WHAT NEEDS TO BE DONE: Could you return the data that follows exactly, minus the images?

[Saved entries]
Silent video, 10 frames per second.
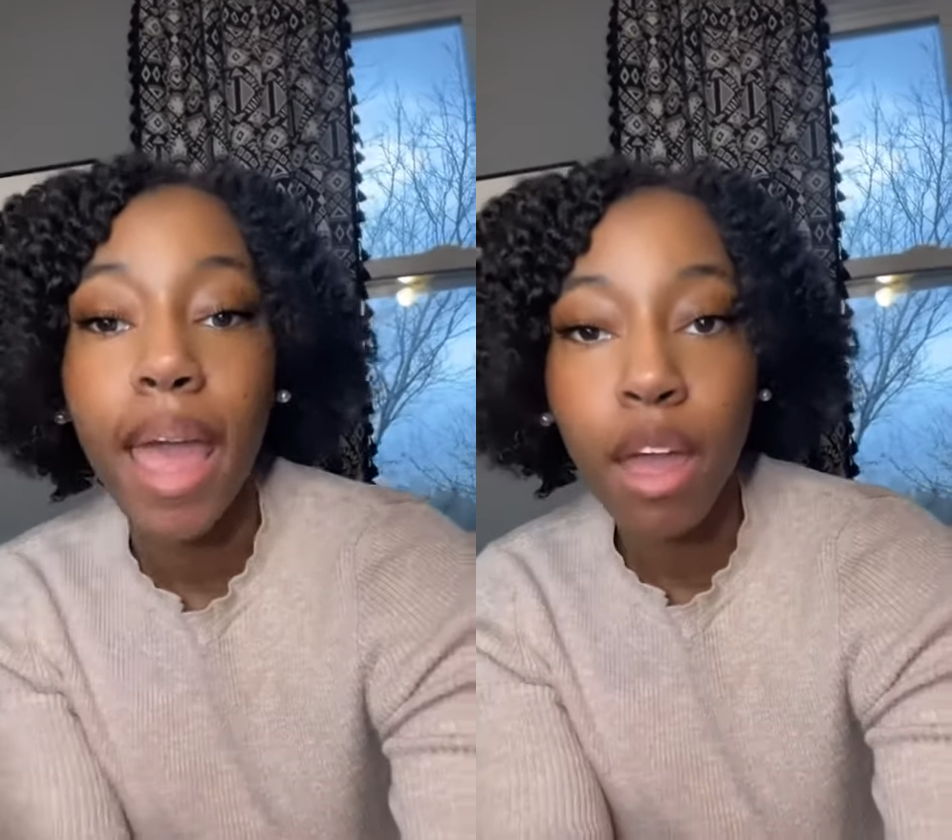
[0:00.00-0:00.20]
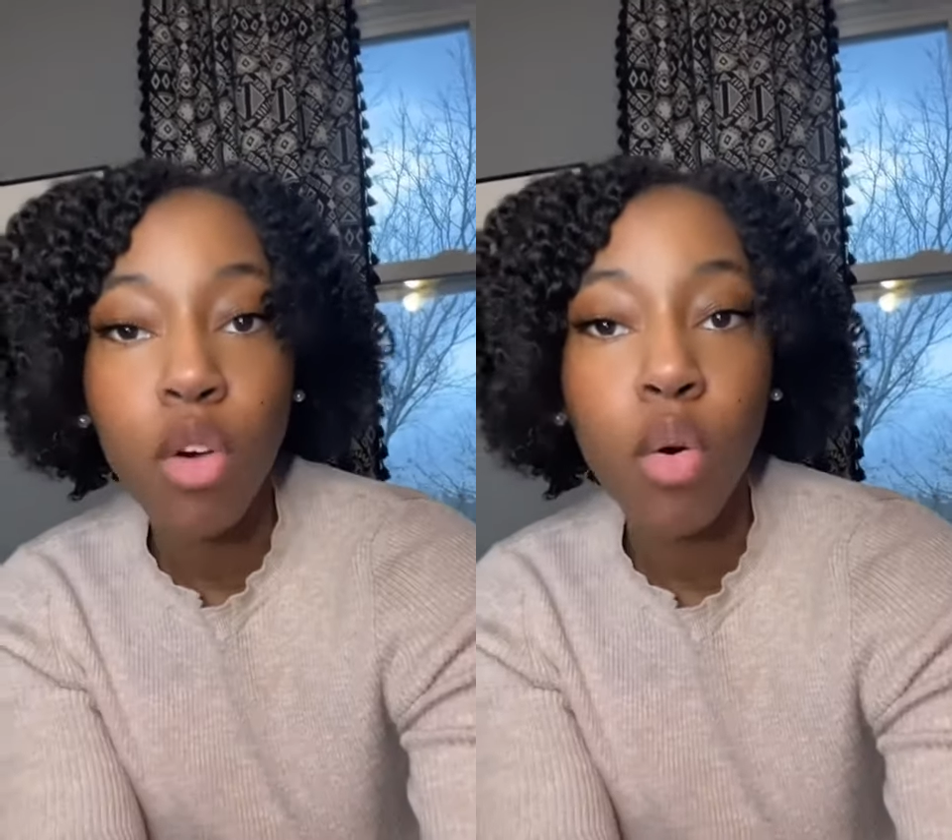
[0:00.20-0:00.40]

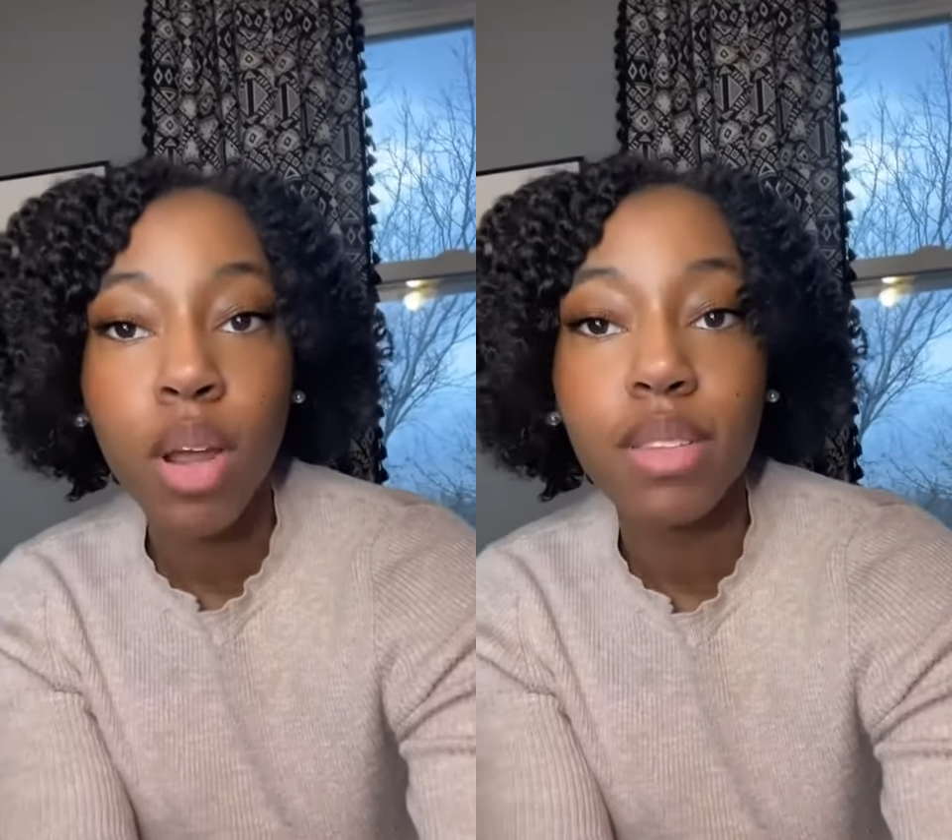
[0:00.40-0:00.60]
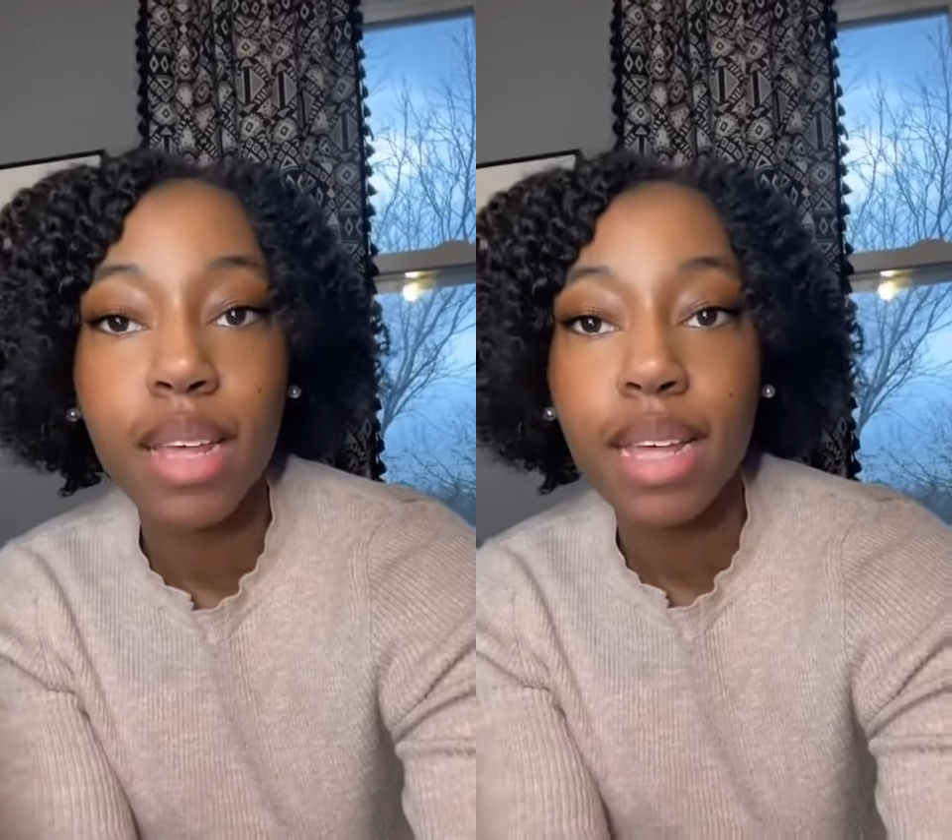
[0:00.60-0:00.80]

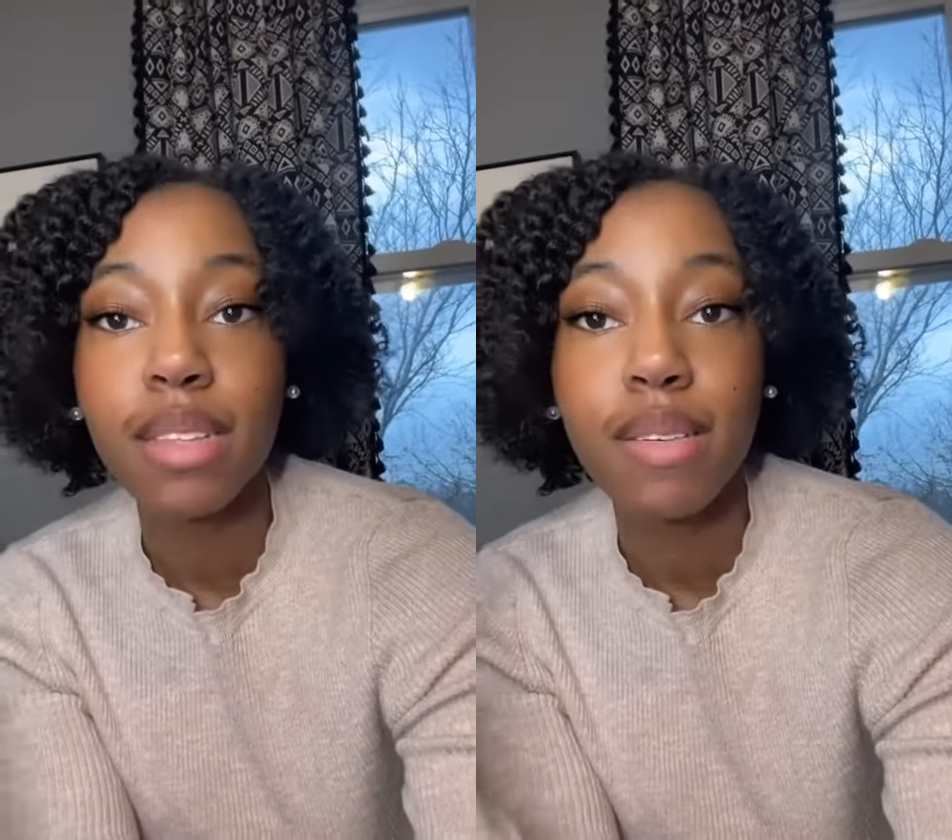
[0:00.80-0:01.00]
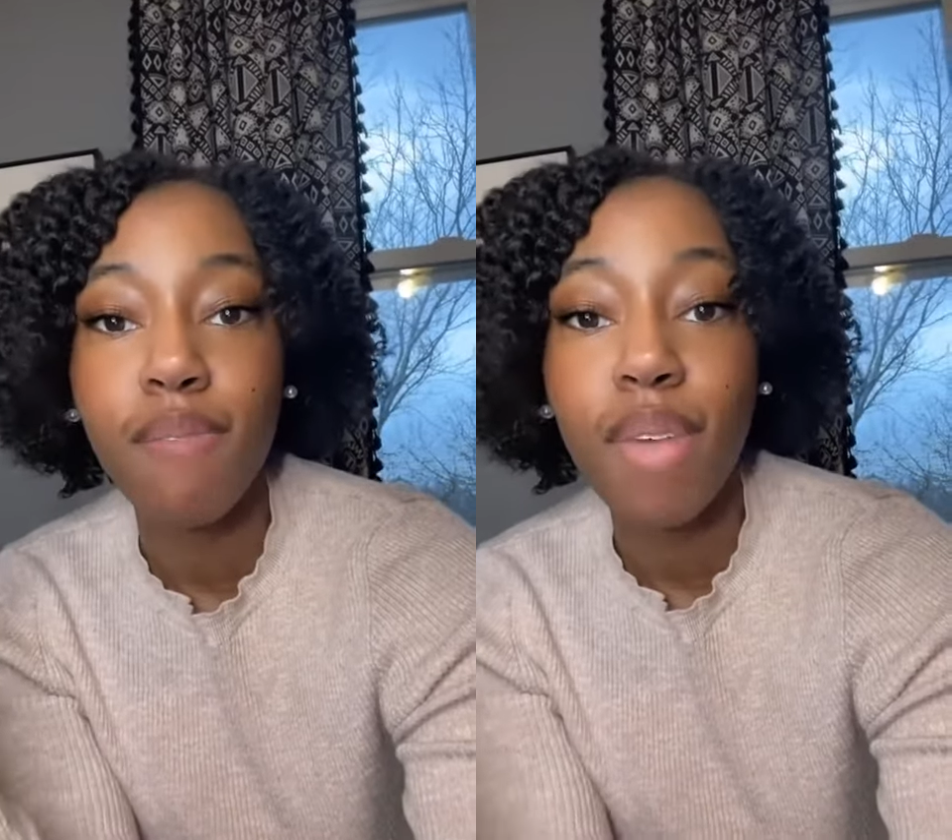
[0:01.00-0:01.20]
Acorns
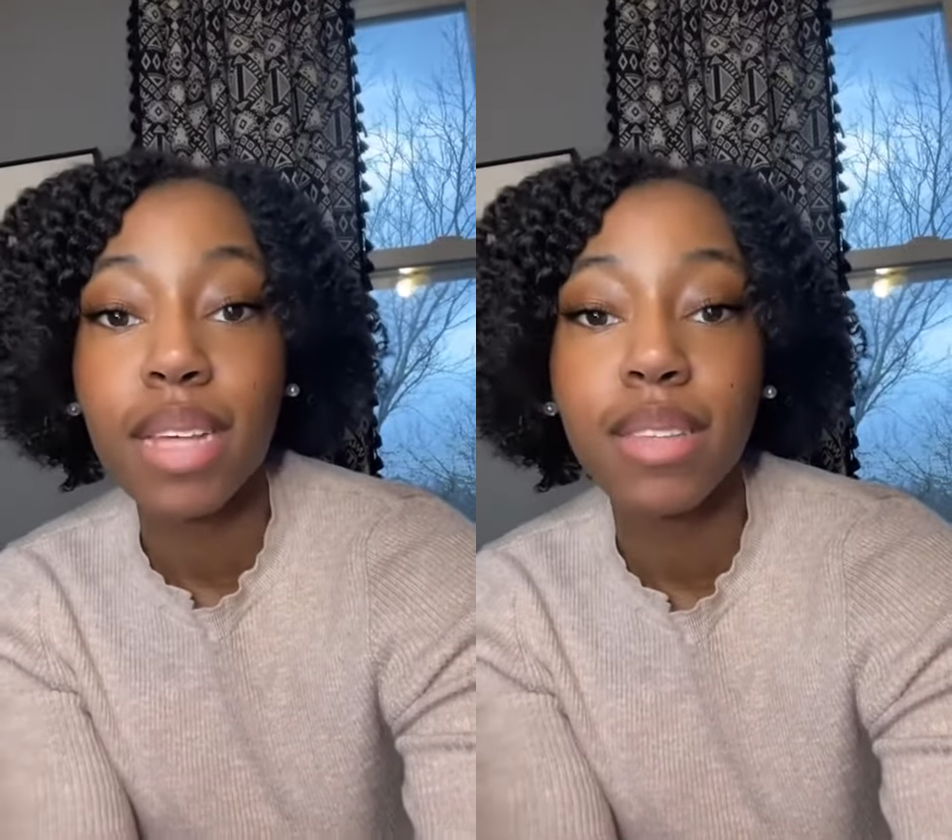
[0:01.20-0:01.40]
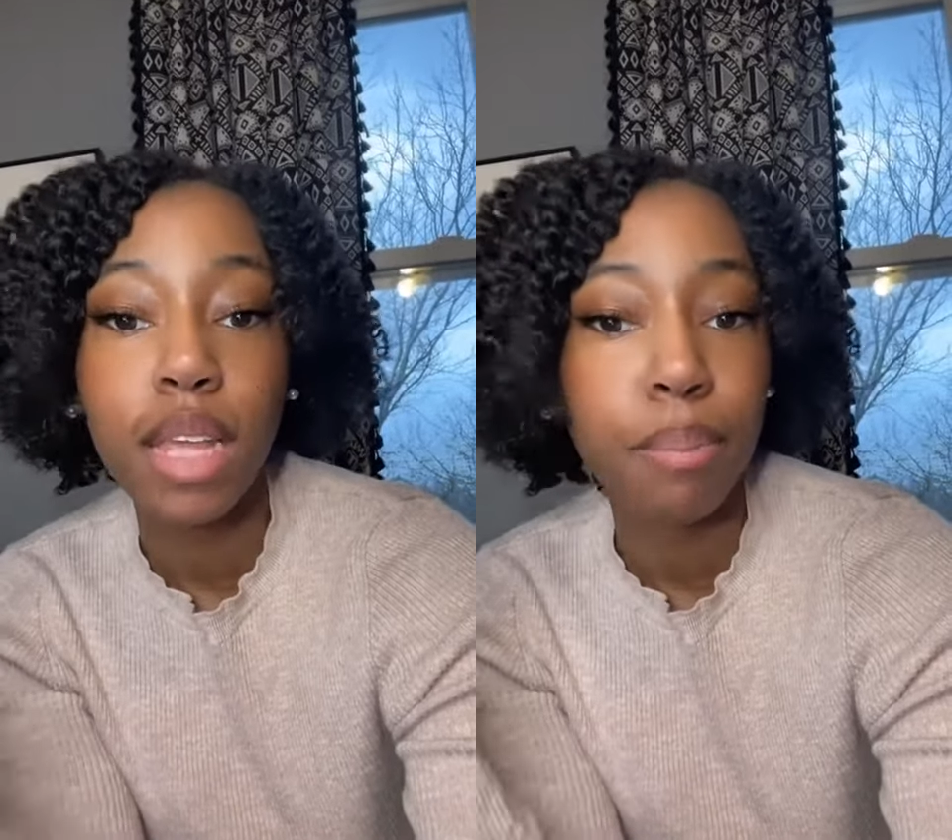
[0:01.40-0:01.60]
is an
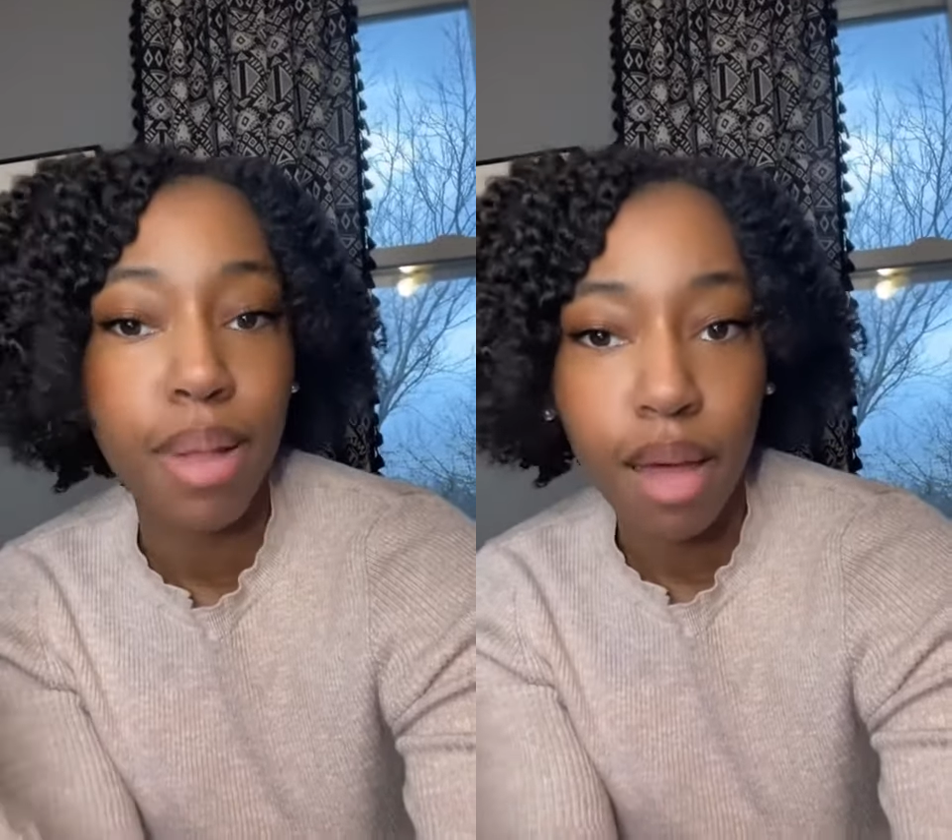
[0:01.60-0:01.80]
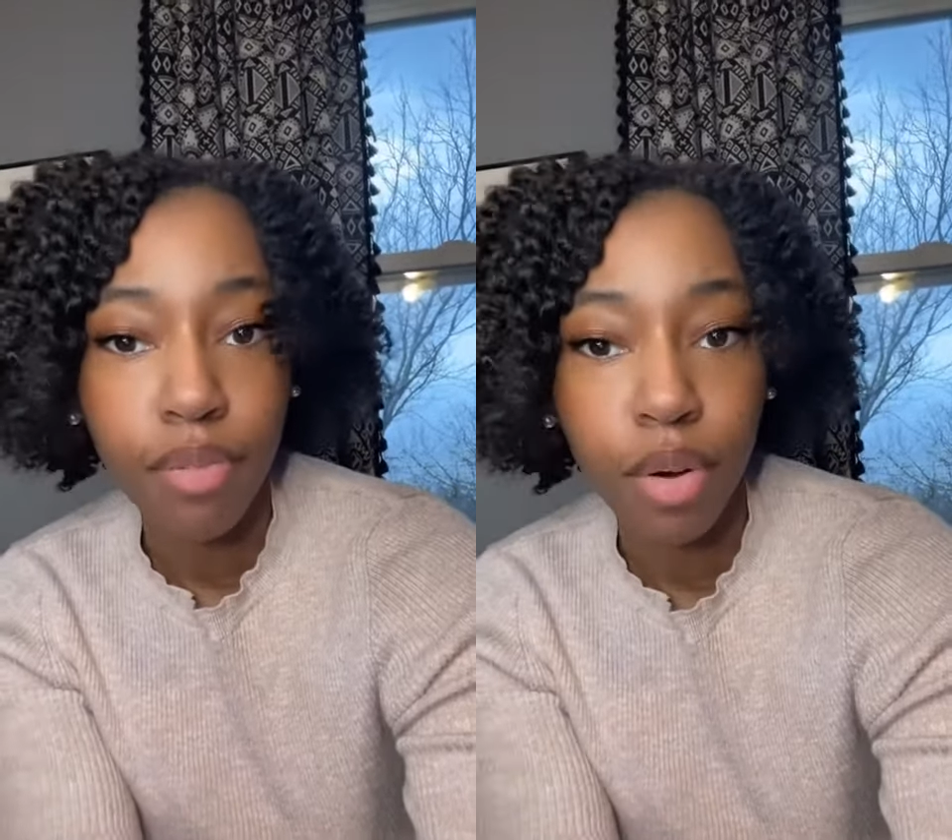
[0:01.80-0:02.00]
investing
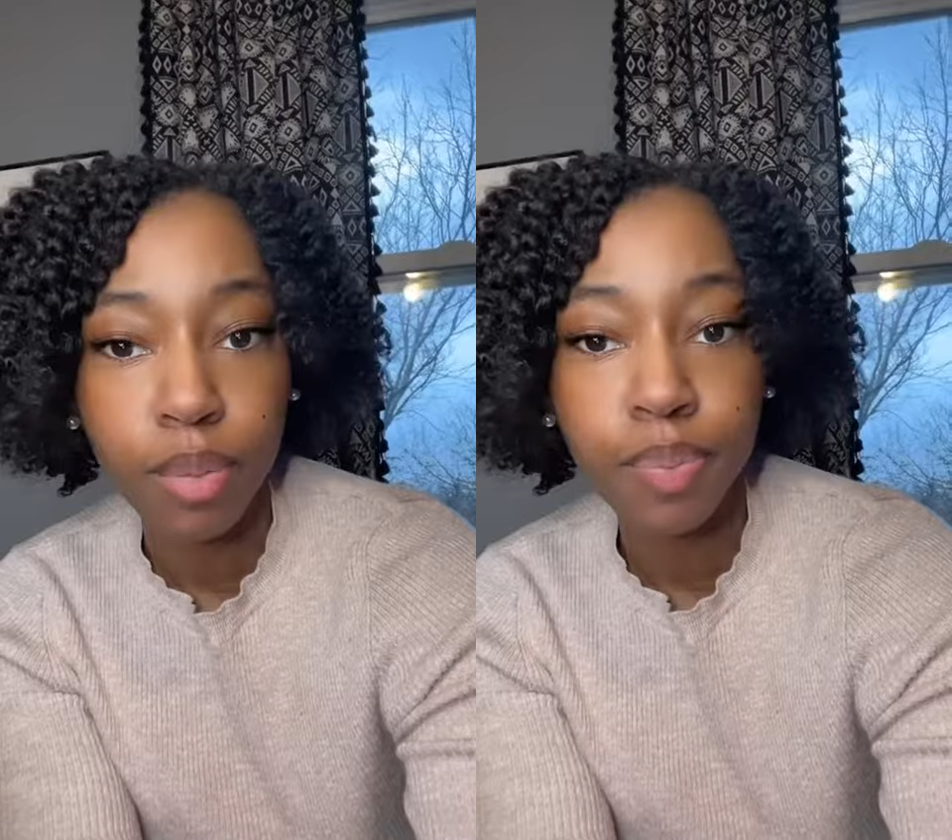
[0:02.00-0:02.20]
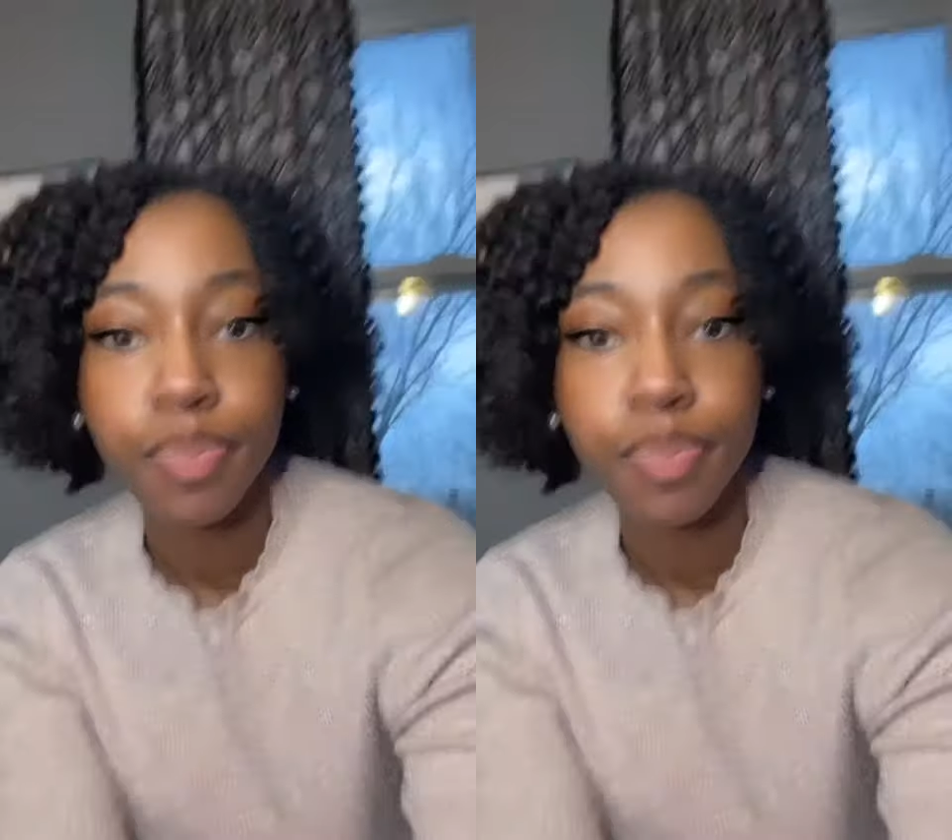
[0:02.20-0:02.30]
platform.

ANSWER SPACE:
Silent video, 10 frames per second.
[0:00.00-0:00.20]
[0:00.20-0:00.40]

[0:00.40-0:00.60]
[0:00.60-0:00.80]

[0:00.80-0:01.00]
[0:01.00-0:01.20]
Acorns
[0:01.20-0:01.40]
[0:01.40-0:01.60]
is an
[0:01.60-0:01.80]
[0:01.80-0:02.00]
investing
[0:02.00-0:02.20]
[0:02.20-0:02.30]
platform.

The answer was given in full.